A new study has supported the effectiveness and safety of esketamine nasal spray that helps treat depression in people who do not respond to other depression treatments.
The research was published in the 'American Journal of Psychiatry'.
This study is one of the key studies that led to the recent Food and Drug Administration (FDA) approval of esketamine nasal spray, in conjunction with an oral antidepressant, for use in people with treatment-resistant depression.
Depression is common, and as many as one-third of people with depression are considered treatment resistant--not finding relief from symptoms even after trying several antidepressants. Esketamine offers a new fast-acting treatment for people that have not responded to other depression treatments.
"The trial of esketamine was one of the pivotal trials in the FDA's review of this treatment for patients with treatment-resistant depression. Not only was adjunctive esketamine therapy effective, the improvement was evident within the first 24 hours," said, Michael Thase, one of the authors of the study.

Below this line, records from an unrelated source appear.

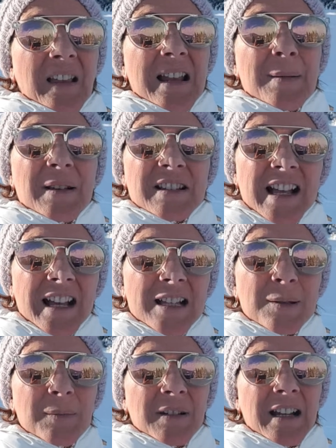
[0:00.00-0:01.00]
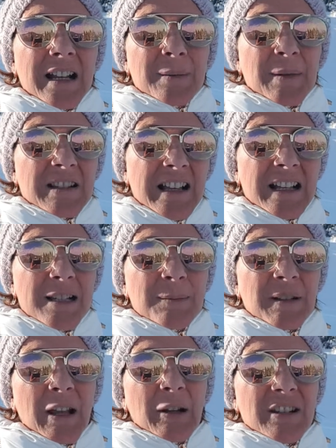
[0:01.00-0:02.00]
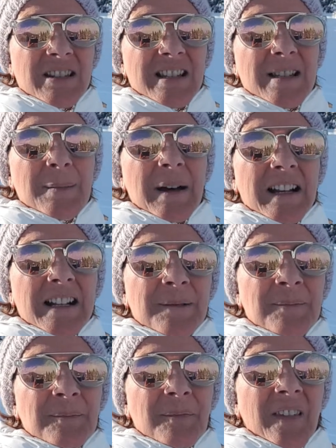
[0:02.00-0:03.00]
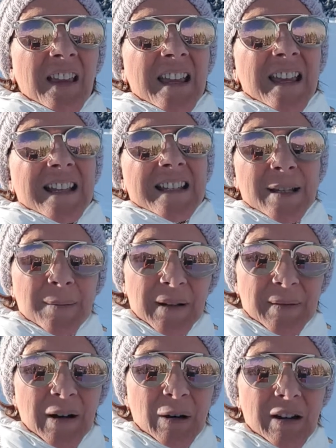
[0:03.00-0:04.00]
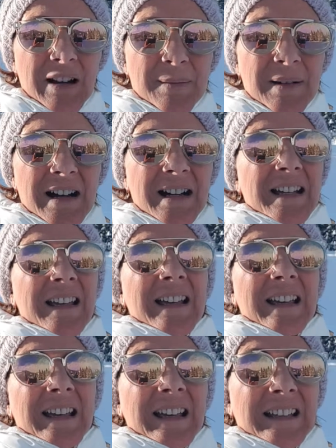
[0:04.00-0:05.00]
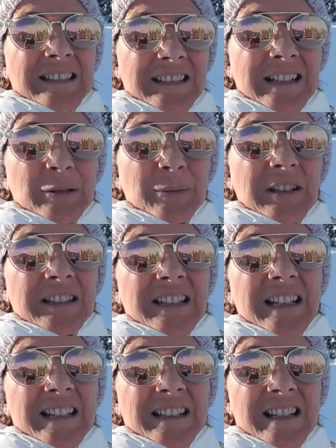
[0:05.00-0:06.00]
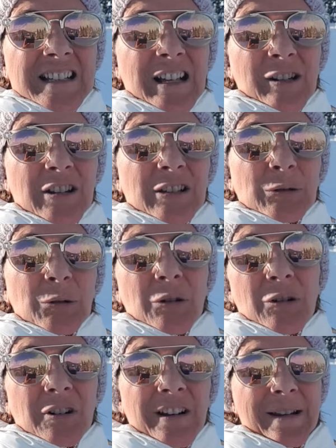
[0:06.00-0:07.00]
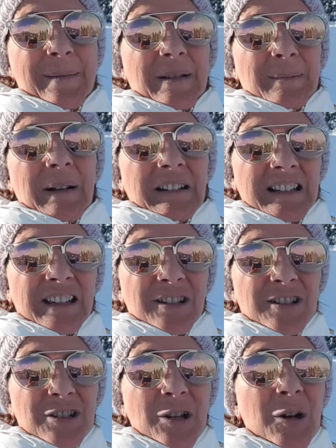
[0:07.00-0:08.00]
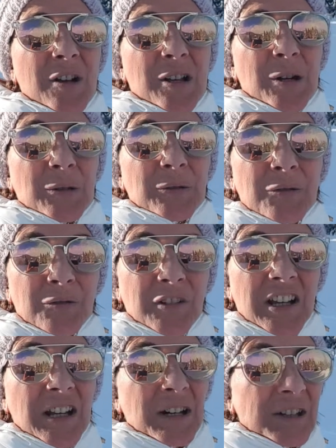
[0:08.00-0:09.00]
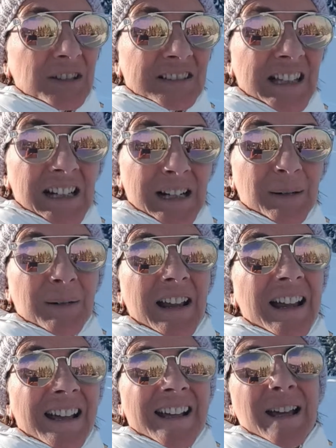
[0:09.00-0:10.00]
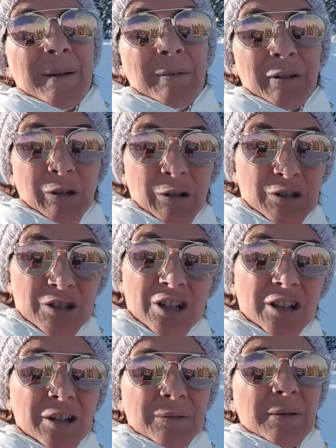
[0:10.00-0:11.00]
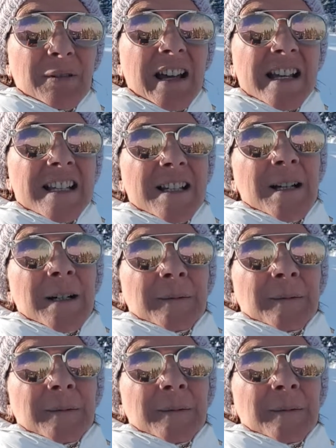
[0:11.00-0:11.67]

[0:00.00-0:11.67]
la mensaje el mensaje inspirador de esta semana, siempre bajo el lema Entrena tu mente, desarrolla tu juego, gana más partidos. Hoy con un frío terrible, pero con sol, como veis.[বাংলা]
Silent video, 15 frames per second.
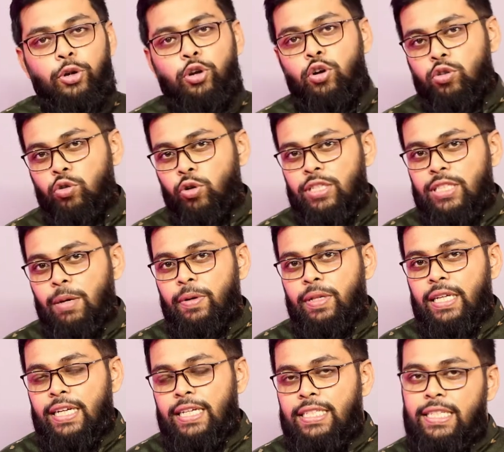বিরক্ত হয়ে
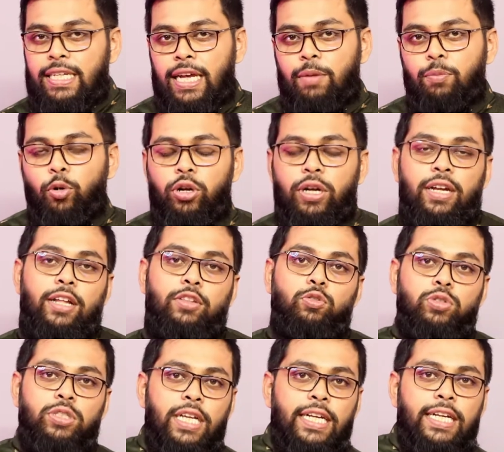যাবে দেখে সে আর বলে না
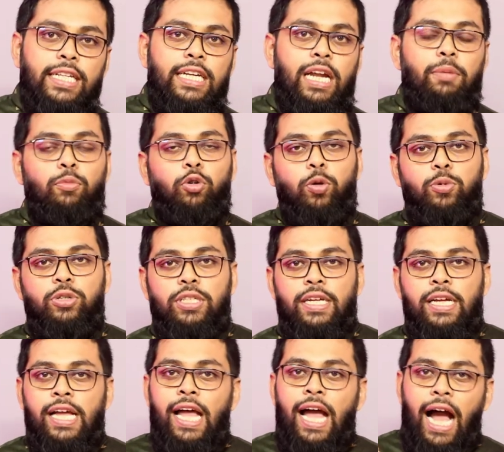তো সেই ক্ষেত্রে আমি বলবো যে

"The novel mechanism of action of esketamine, coupled with the rapidity of benefit, underpins just how important this development is for patients with difficult to treat depression," Thase added.
The study was conducted at 39 outpatient centers from August 2015 to June 2017 and involved nearly 200 adults with moderate to severe depression and a history of not responding to at least two antidepressants.
Participants were randomly assigned to one of two groups. One group was switched from their current treatment to esketamine nasal spray (56 or 84 mg twice weekly) plus a newly initiated antidepressant. The other group was switched from their current treatment to a placebo nasal spray in combination with a new antidepressant.
The improvement in depression among those in the esketamine group was significantly greater than the placebo group on day 28. Similar improvements were seen at earlier points in time.
Adverse events in the esketamine group generally appeared shortly after taking the medication and resolved by 1.5 hours later while patients were in the clinic. The most common side effects included dissociation, nausea, vertigo, dysgeusia (distortion of the sense of taste) and dizziness. Seven percent of patients in the esketamine group discontinued the study due to side effects.